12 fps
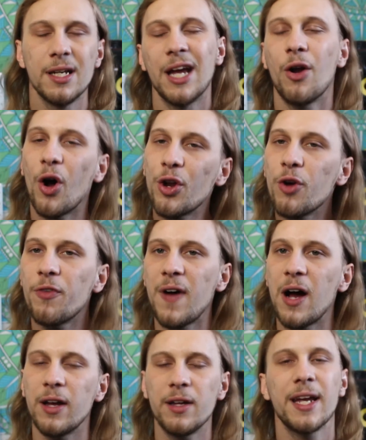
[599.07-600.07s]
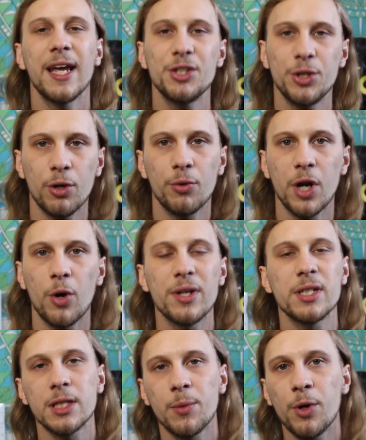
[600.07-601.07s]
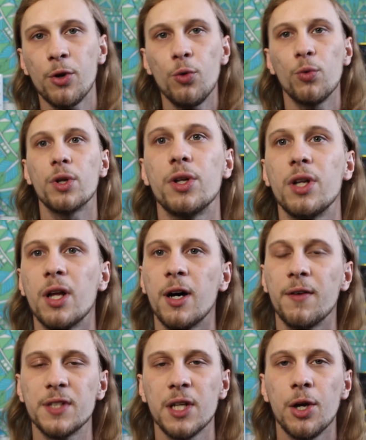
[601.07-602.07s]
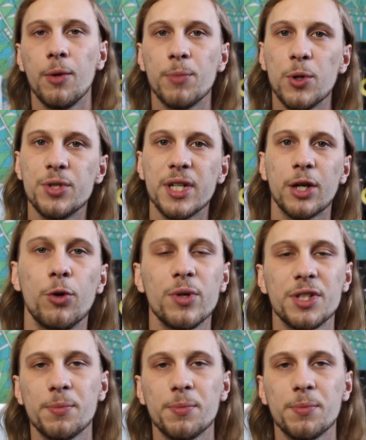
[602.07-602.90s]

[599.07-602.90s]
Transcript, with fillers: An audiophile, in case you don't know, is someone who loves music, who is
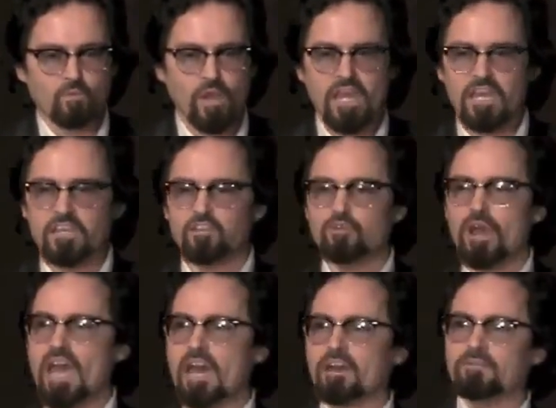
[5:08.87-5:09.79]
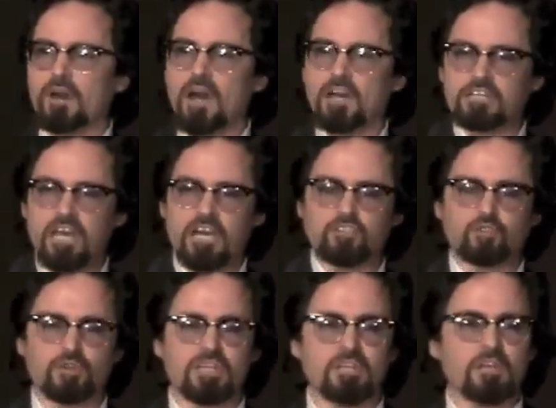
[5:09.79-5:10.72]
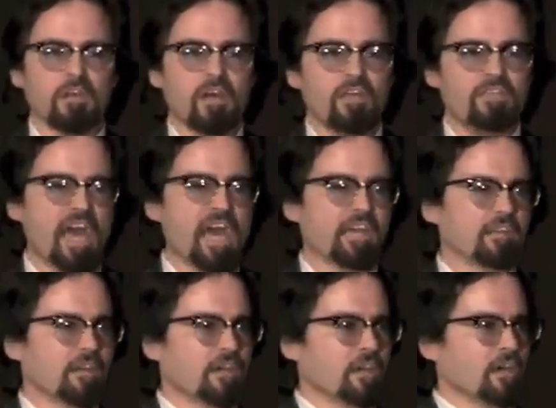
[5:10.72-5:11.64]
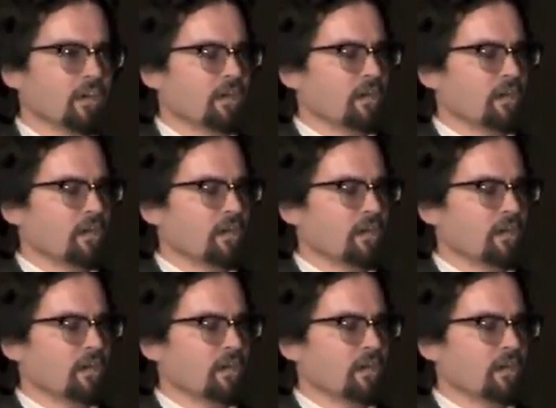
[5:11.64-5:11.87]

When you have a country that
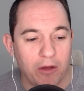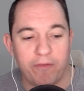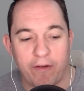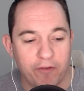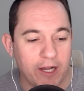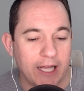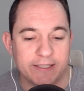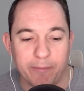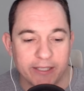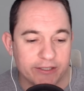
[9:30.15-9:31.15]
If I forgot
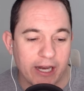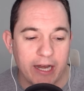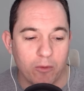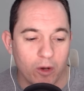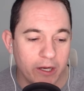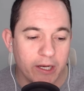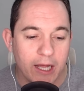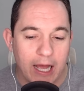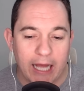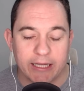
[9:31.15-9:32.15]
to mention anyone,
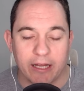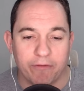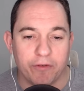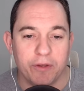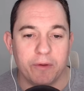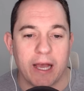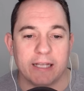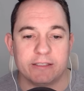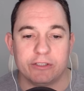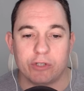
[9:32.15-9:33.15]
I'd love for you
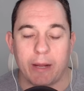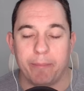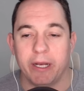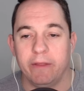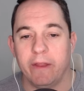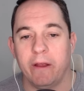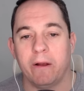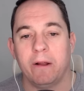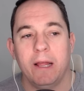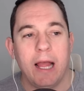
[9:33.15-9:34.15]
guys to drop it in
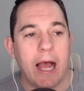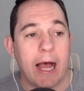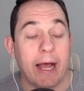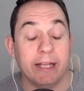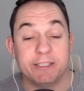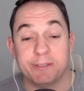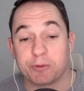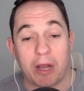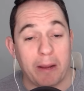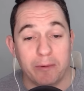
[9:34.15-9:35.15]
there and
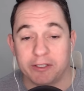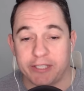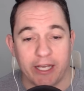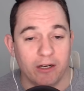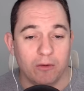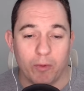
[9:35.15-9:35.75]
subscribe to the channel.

= Work request =
The listing above should be repeated word for word, with every image left out.

= Problem solution =
12 fps
[599.07-600.07s]
[600.07-601.07s]
[601.07-602.07s]
[602.07-602.90s]

[599.07-602.90s]
Transcript, with fillers: An audiophile, in case you don't know, is someone who loves music, who is
[5:08.87-5:09.79]
[5:09.79-5:10.72]
[5:10.72-5:11.64]
[5:11.64-5:11.87]

When you have a country that
[9:30.15-9:31.15]
If I forgot
[9:31.15-9:32.15]
to mention anyone,
[9:32.15-9:33.15]
I'd love for you
[9:33.15-9:34.15]
guys to drop it in
[9:34.15-9:35.15]
there and
[9:35.15-9:35.75]
subscribe to the channel.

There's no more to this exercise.